***** Listed records
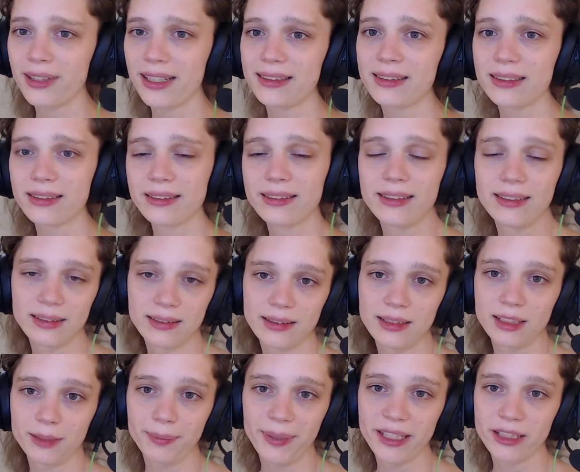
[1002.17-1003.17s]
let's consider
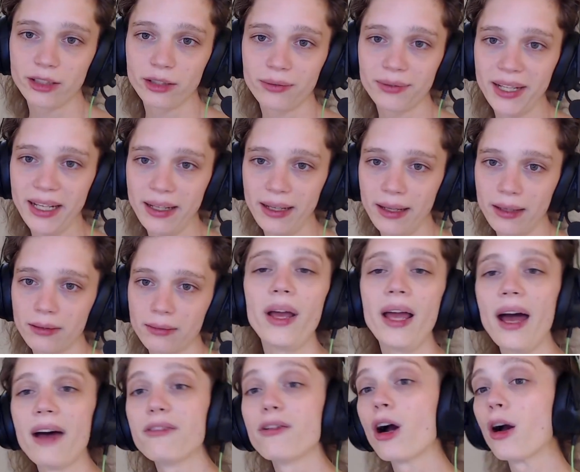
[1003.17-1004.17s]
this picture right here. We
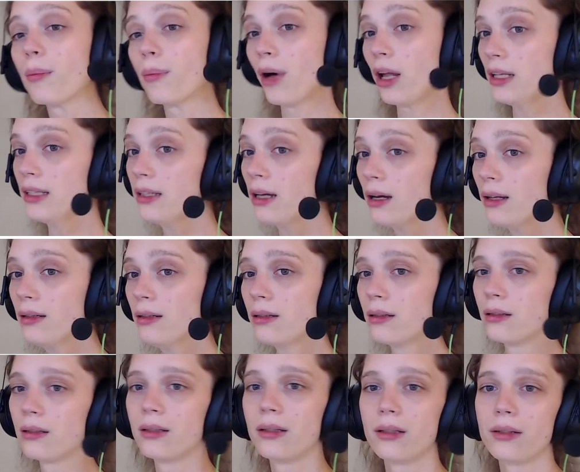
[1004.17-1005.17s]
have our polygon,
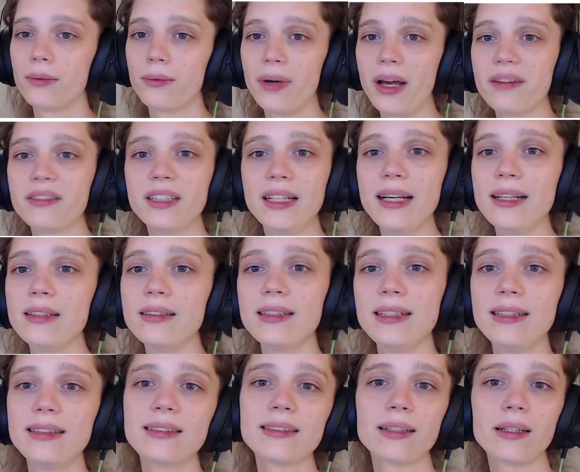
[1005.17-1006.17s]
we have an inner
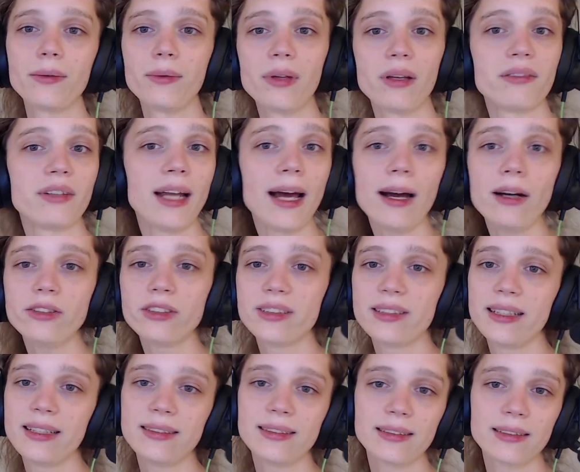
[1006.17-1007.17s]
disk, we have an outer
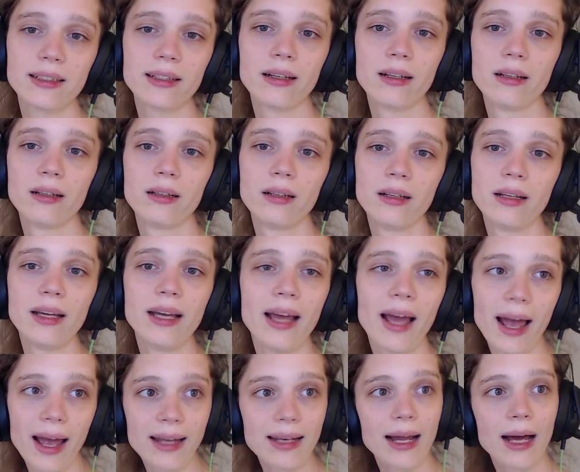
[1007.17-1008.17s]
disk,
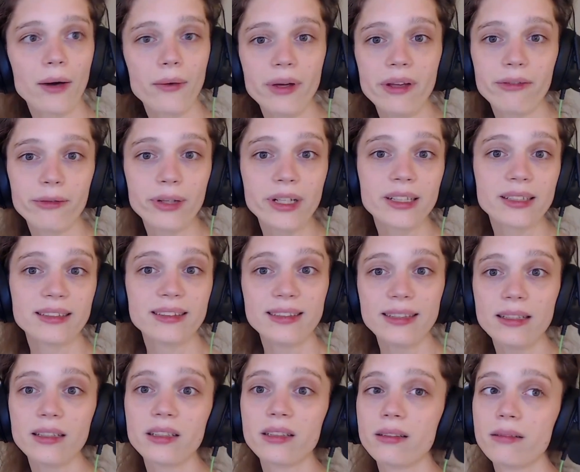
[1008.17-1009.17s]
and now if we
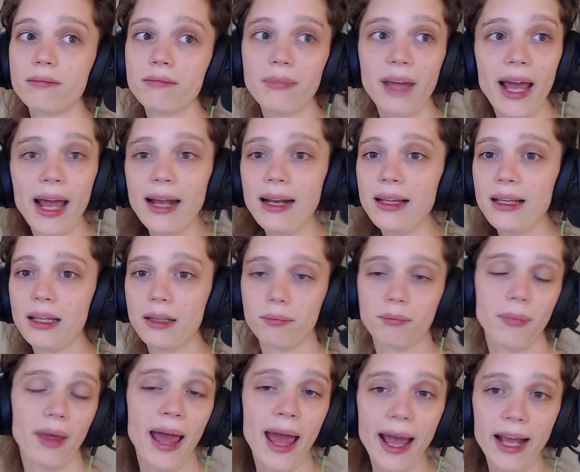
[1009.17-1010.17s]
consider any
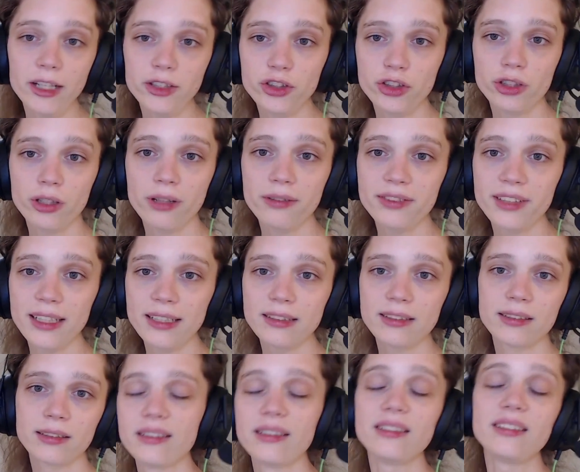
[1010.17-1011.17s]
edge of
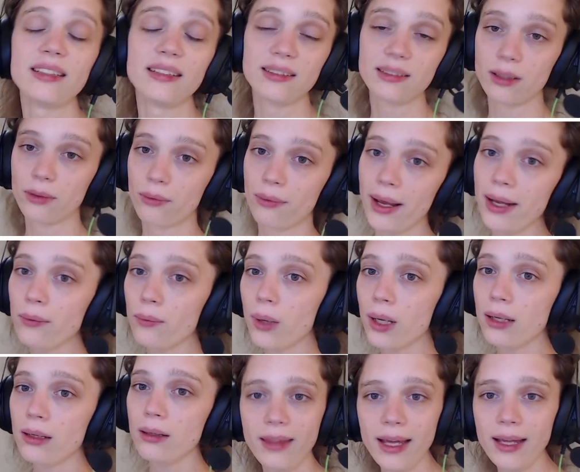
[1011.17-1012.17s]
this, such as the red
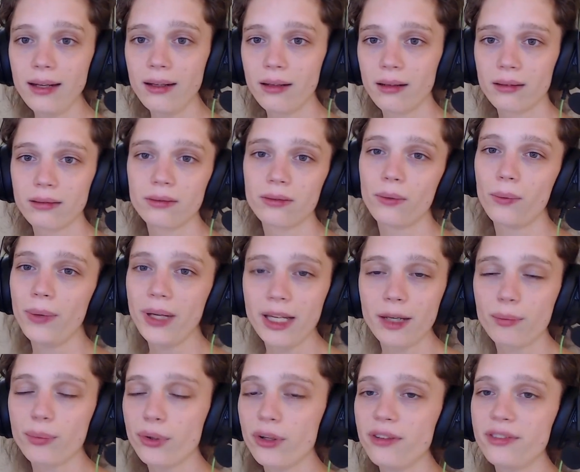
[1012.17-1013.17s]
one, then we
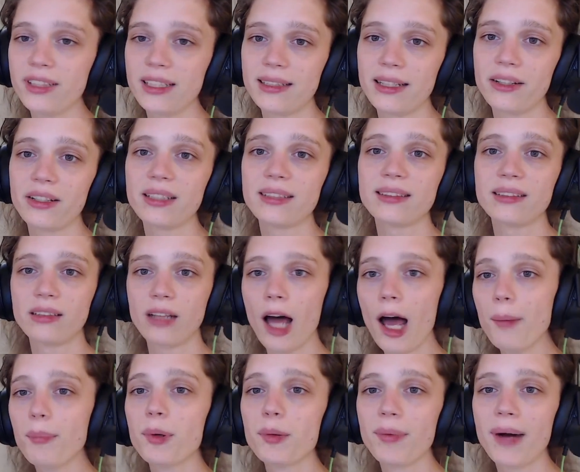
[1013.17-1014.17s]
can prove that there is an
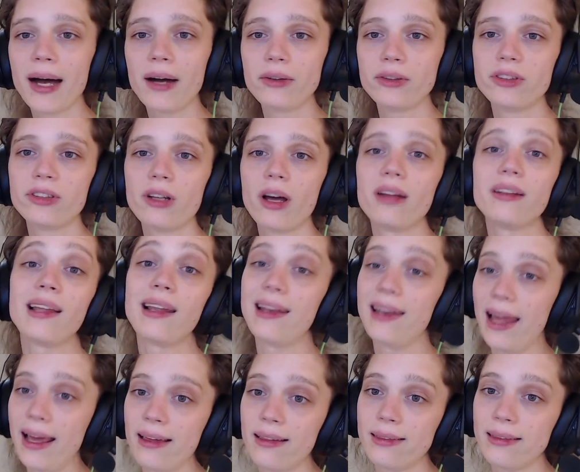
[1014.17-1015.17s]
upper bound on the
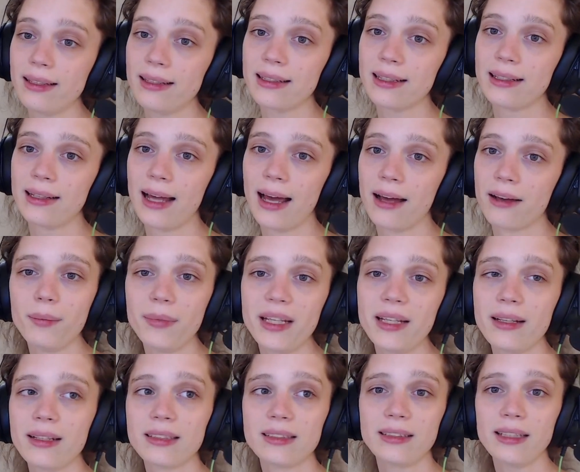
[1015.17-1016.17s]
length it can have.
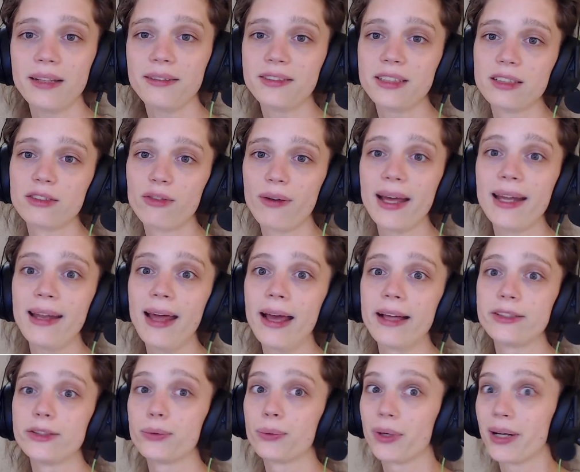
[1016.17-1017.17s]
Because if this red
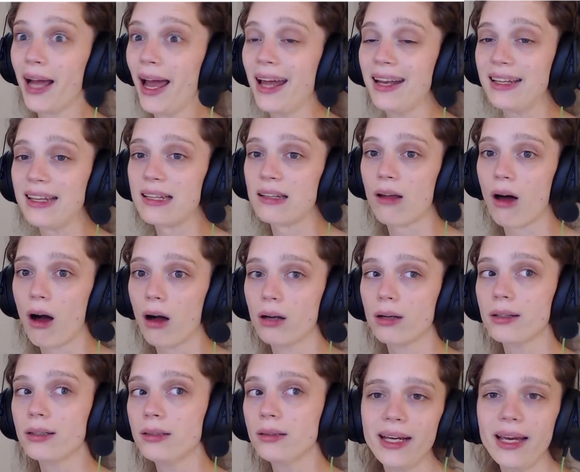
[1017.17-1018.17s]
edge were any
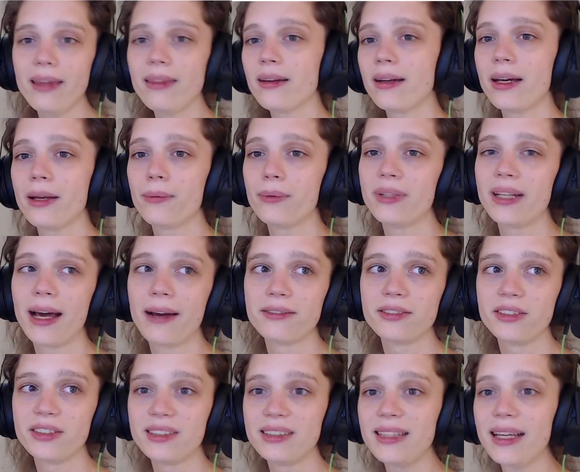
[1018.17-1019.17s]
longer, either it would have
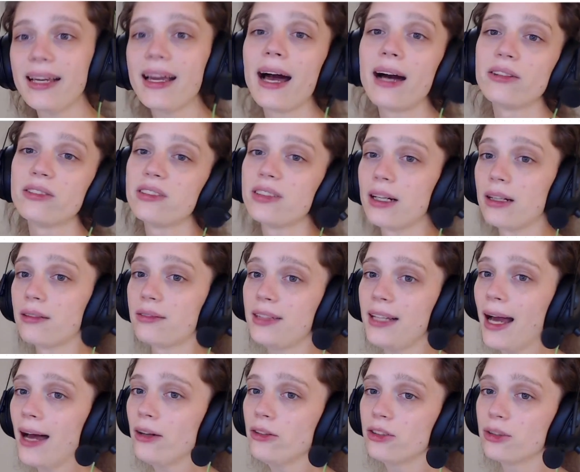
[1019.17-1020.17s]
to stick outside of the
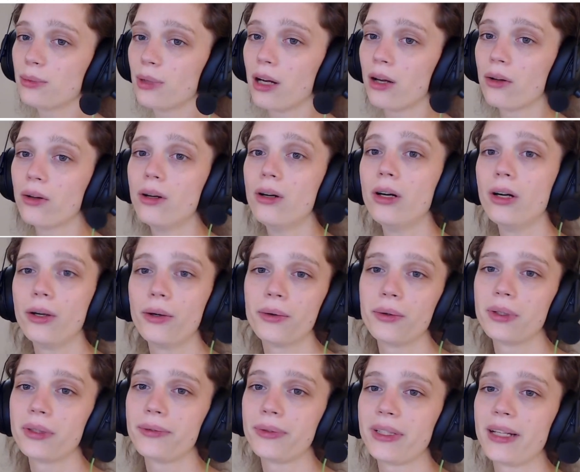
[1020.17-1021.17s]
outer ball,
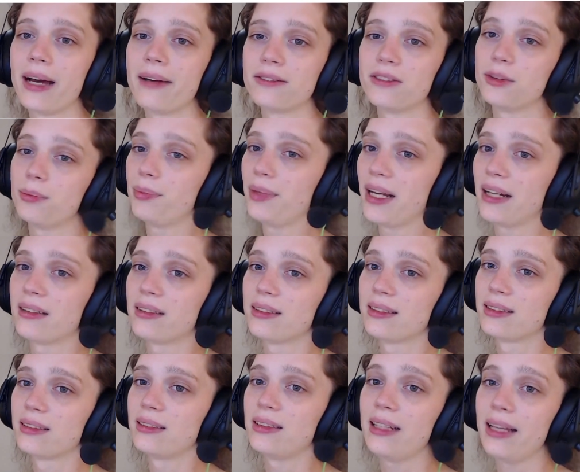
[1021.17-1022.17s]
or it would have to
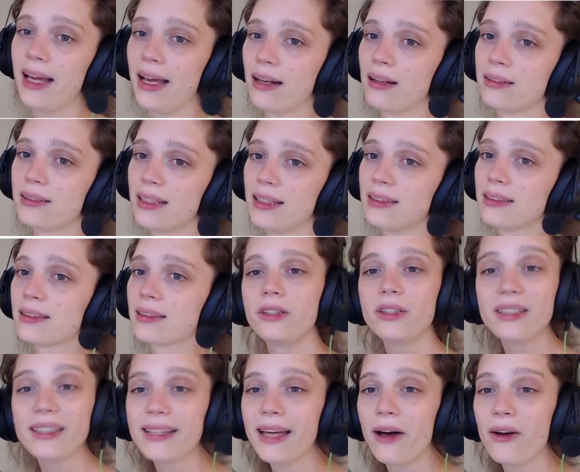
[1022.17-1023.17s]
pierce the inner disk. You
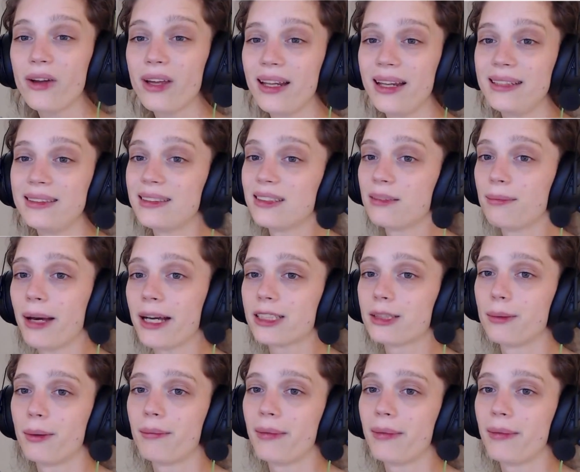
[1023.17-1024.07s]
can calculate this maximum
**********
Task to complete:
Write out every record above exactly, leaving no picture in the result.

Answer for this exercise:
[1002.17-1003.17s]
let's consider
[1003.17-1004.17s]
this picture right here. We
[1004.17-1005.17s]
have our polygon,
[1005.17-1006.17s]
we have an inner
[1006.17-1007.17s]
disk, we have an outer
[1007.17-1008.17s]
disk,
[1008.17-1009.17s]
and now if we
[1009.17-1010.17s]
consider any
[1010.17-1011.17s]
edge of
[1011.17-1012.17s]
this, such as the red
[1012.17-1013.17s]
one, then we
[1013.17-1014.17s]
can prove that there is an
[1014.17-1015.17s]
upper bound on the
[1015.17-1016.17s]
length it can have.
[1016.17-1017.17s]
Because if this red
[1017.17-1018.17s]
edge were any
[1018.17-1019.17s]
longer, either it would have
[1019.17-1020.17s]
to stick outside of the
[1020.17-1021.17s]
outer ball,
[1021.17-1022.17s]
or it would have to
[1022.17-1023.17s]
pierce the inner disk. You
[1023.17-1024.07s]
can calculate this maximum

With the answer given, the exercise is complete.